The Hamelin Bay Jetty is located on the south-west coast of Western Australia between Cape Leeuwin and Cape Naturaliste.
M.C.Davies Karri & Jarrah Company
The original jetty was 600m long and was capable of berthing three ships at a time. The ships were loaded using steam cranes. Hamelin Bay Jetty was built in 1882 by the M.C.Davies Karri & Jarrah Company Ltd to service the local timber mills. The company also built the Flinders Bay Jetty in Augusta to use during the winter months, as it was protected from the westerlies, the winds which made Hamelin Bay so treacherous.
The M.C. Davies Karri & Jarrah Company Ltd operated in the nearby Boranup Forest. The Karridale Mill provided timber for the waiting ships via a railway line. The railway (3’6″gauge) ran the complete length of the jetty, where cranes would unload the timbers directly from the carriages onto the waiting ships. The timbers were then sent around the world and often used in road and wharf construction.

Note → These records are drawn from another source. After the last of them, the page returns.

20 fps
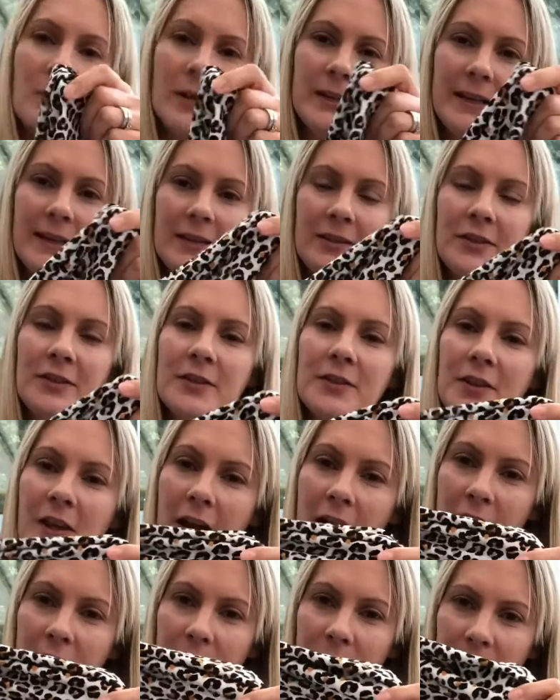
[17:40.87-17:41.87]
one, it's
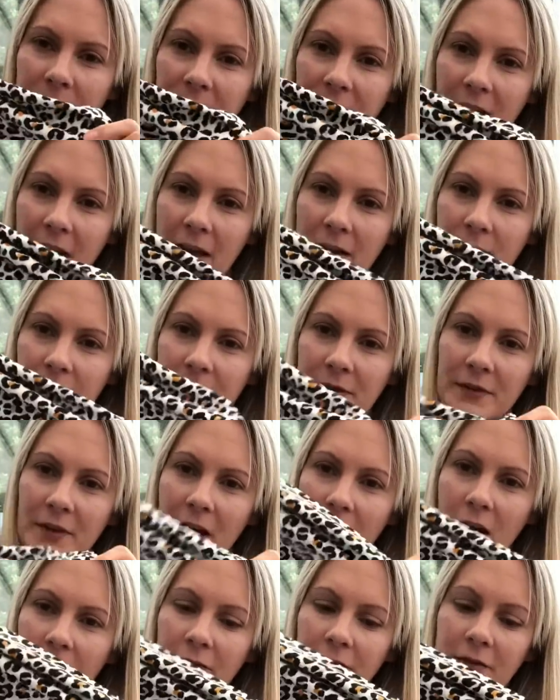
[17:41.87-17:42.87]
so
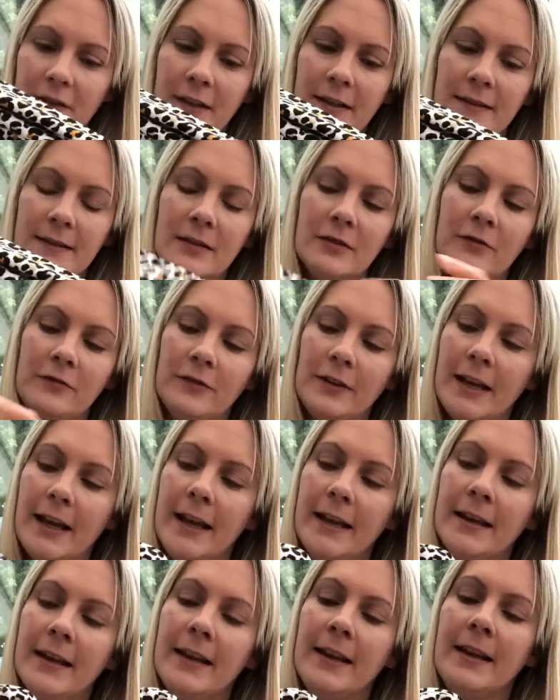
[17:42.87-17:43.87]
soft, it's
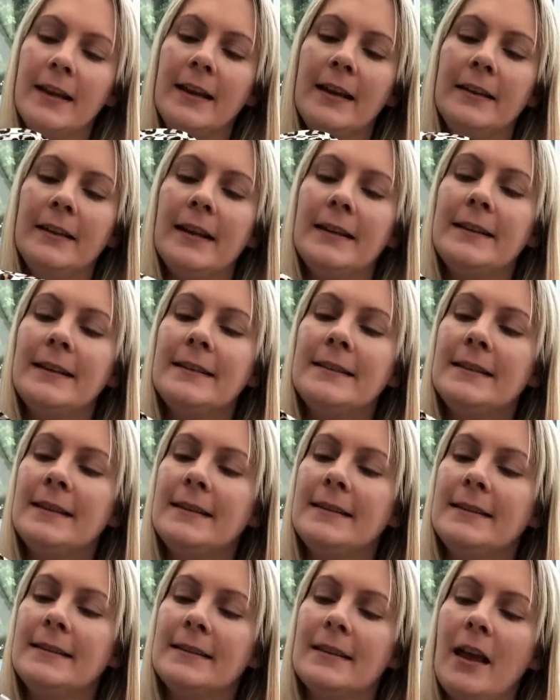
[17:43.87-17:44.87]
lovely. Now this
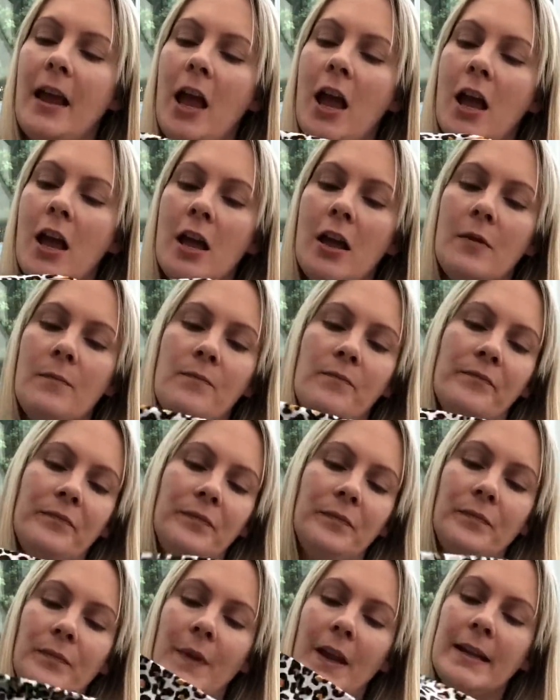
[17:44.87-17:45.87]
is an
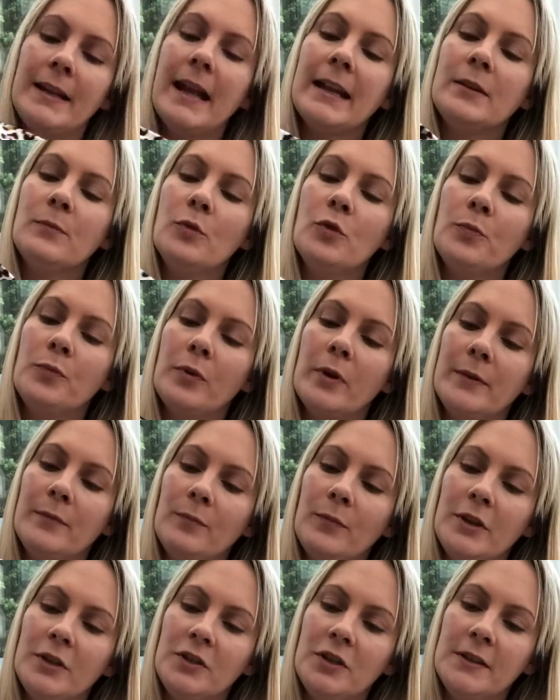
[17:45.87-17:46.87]
animal
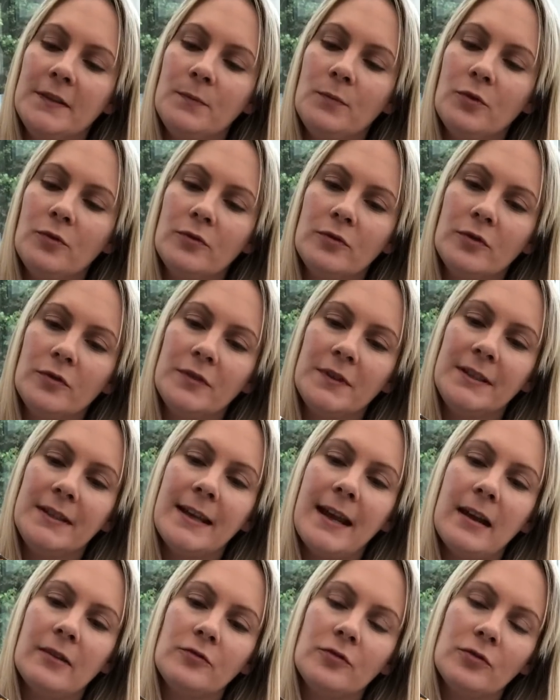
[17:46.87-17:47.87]
print, which is more sort of
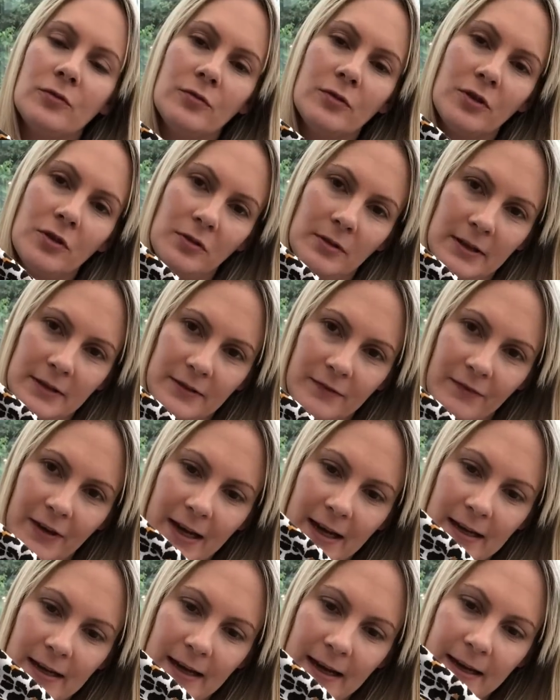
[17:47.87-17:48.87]
natural colours
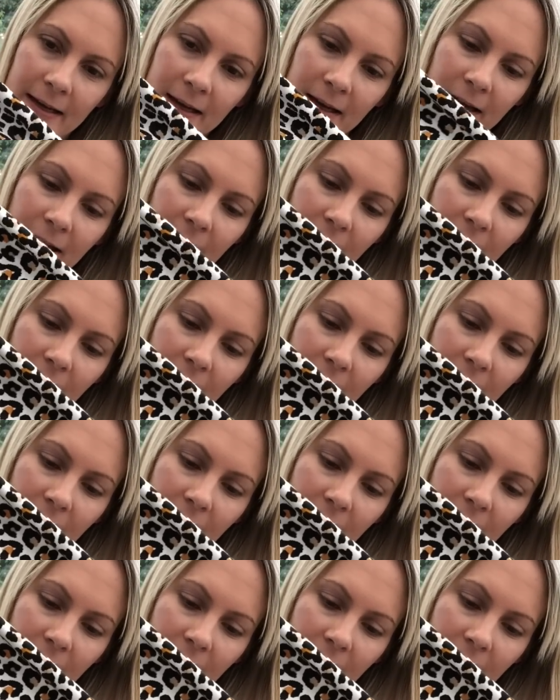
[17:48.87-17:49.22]
really.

In its heyday, the area was a popular recreational destination for the timber workers who would swim and fish off the jetty. M.C. Davies often held boating regattas in Hamelin Bay, providing some welcome light relief from the heavy work.
Today, only a small section of the jetty remains, a sad reminder of a once busy port. It is the breathtaking backdrop at sunset and a fantastic photo op. Keep an eye out for the friendly Hamelin Bay stingrays that frequent the waters.